Collected data
◆ ◆ ◆
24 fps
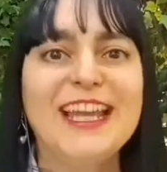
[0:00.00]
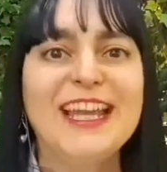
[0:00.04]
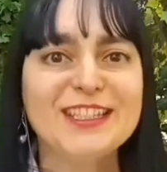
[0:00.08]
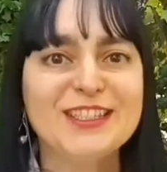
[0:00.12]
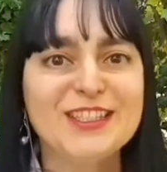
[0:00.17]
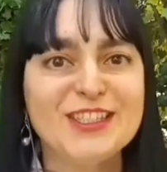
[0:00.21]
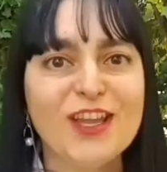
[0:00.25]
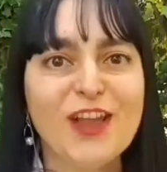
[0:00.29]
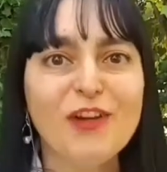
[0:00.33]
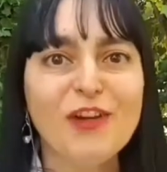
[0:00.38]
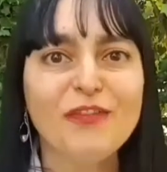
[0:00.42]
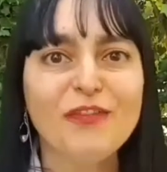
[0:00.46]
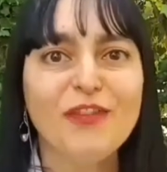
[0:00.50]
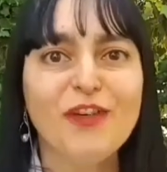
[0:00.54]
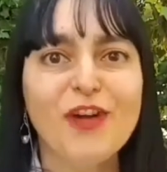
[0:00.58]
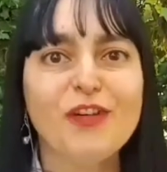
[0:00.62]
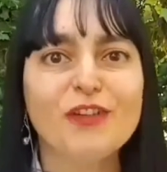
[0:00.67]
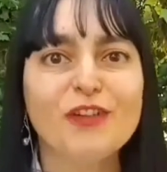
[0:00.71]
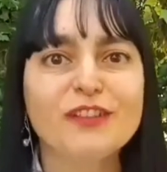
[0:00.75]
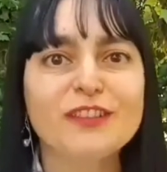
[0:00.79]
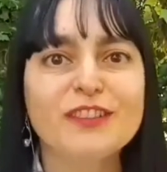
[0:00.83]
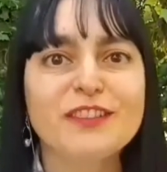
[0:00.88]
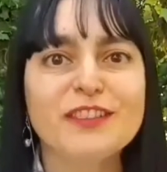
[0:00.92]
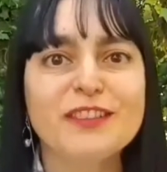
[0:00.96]
That's all,
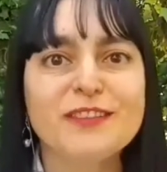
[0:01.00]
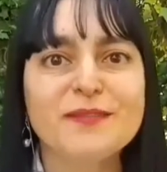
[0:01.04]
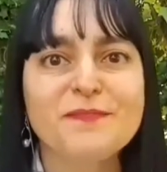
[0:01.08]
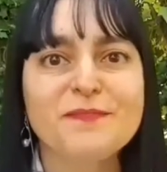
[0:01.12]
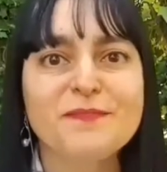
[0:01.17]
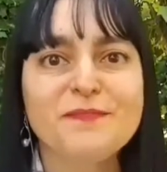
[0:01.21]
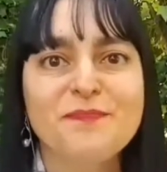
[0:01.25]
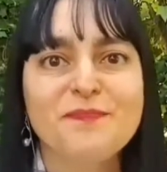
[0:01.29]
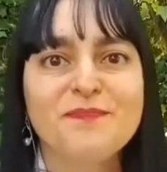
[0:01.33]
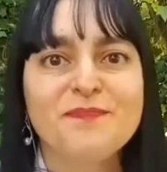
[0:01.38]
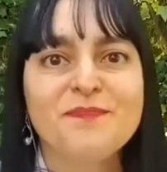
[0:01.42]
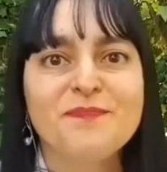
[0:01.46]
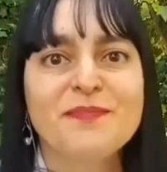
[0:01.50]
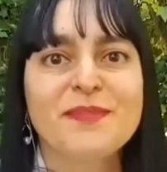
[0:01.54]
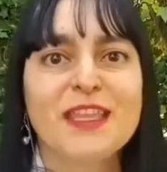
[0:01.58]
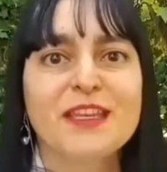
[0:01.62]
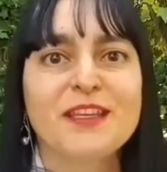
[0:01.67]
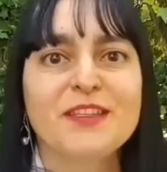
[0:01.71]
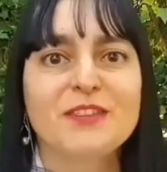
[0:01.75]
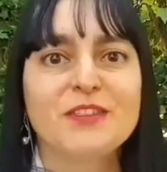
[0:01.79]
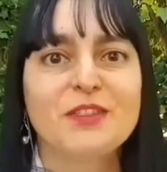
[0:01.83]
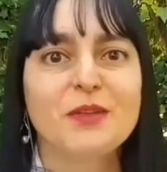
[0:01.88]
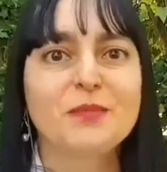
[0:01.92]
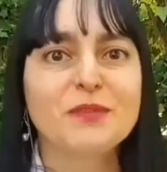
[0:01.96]
folks.
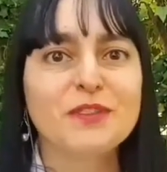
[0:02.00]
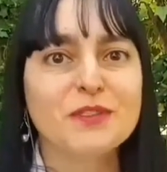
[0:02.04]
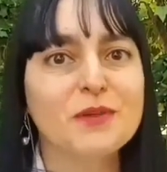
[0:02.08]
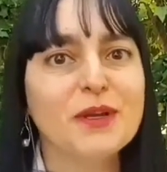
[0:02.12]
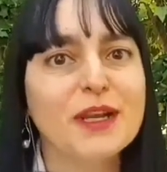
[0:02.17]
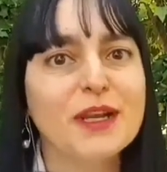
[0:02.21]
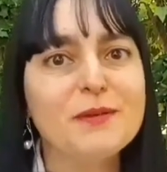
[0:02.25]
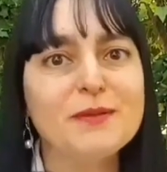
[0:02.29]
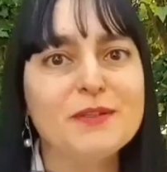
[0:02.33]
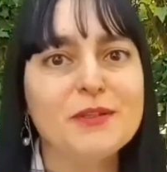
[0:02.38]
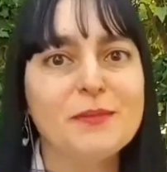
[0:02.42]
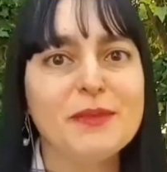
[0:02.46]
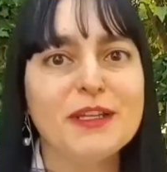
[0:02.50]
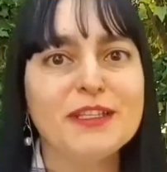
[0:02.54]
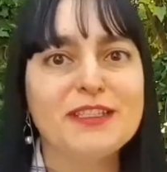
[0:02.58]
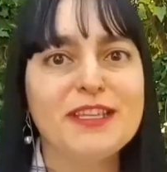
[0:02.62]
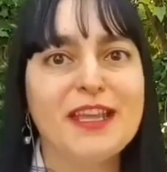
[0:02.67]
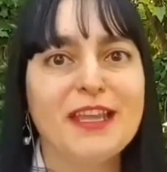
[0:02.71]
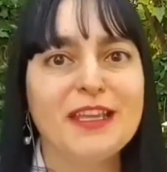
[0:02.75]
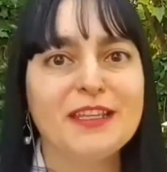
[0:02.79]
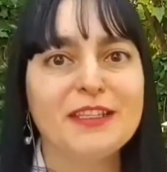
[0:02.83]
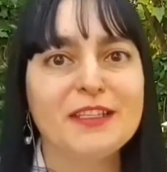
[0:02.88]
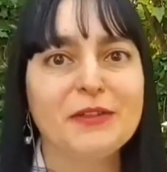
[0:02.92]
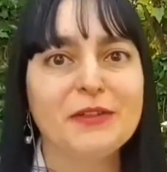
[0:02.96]
Subscribe to my
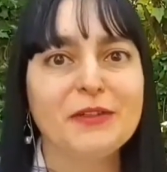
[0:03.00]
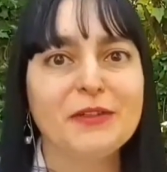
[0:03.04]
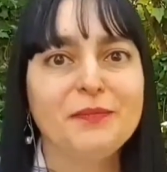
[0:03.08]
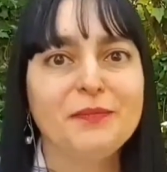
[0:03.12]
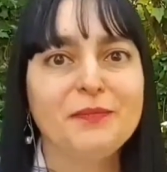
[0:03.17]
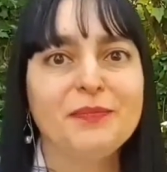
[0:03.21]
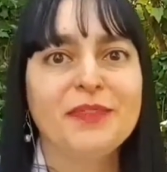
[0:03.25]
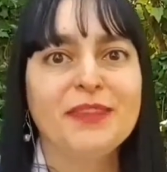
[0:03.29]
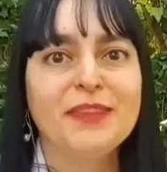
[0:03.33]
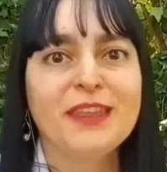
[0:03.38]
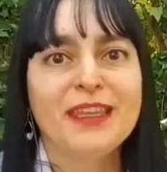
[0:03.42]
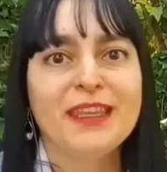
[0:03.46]
channel,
◆ ◆ ◆
Set down all of the entries exactly as they appear, but keep the images out.

24 fps
[0:00.00]
[0:00.04]
[0:00.08]
[0:00.12]
[0:00.17]
[0:00.21]
[0:00.25]
[0:00.29]
[0:00.33]
[0:00.38]
[0:00.42]
[0:00.46]
[0:00.50]
[0:00.54]
[0:00.58]
[0:00.62]
[0:00.67]
[0:00.71]
[0:00.75]
[0:00.79]
[0:00.83]
[0:00.88]
[0:00.92]
[0:00.96]
That's all,
[0:01.00]
[0:01.04]
[0:01.08]
[0:01.12]
[0:01.17]
[0:01.21]
[0:01.25]
[0:01.29]
[0:01.33]
[0:01.38]
[0:01.42]
[0:01.46]
[0:01.50]
[0:01.54]
[0:01.58]
[0:01.62]
[0:01.67]
[0:01.71]
[0:01.75]
[0:01.79]
[0:01.83]
[0:01.88]
[0:01.92]
[0:01.96]
folks.
[0:02.00]
[0:02.04]
[0:02.08]
[0:02.12]
[0:02.17]
[0:02.21]
[0:02.25]
[0:02.29]
[0:02.33]
[0:02.38]
[0:02.42]
[0:02.46]
[0:02.50]
[0:02.54]
[0:02.58]
[0:02.62]
[0:02.67]
[0:02.71]
[0:02.75]
[0:02.79]
[0:02.83]
[0:02.88]
[0:02.92]
[0:02.96]
Subscribe to my
[0:03.00]
[0:03.04]
[0:03.08]
[0:03.12]
[0:03.17]
[0:03.21]
[0:03.25]
[0:03.29]
[0:03.33]
[0:03.38]
[0:03.42]
[0:03.46]
channel,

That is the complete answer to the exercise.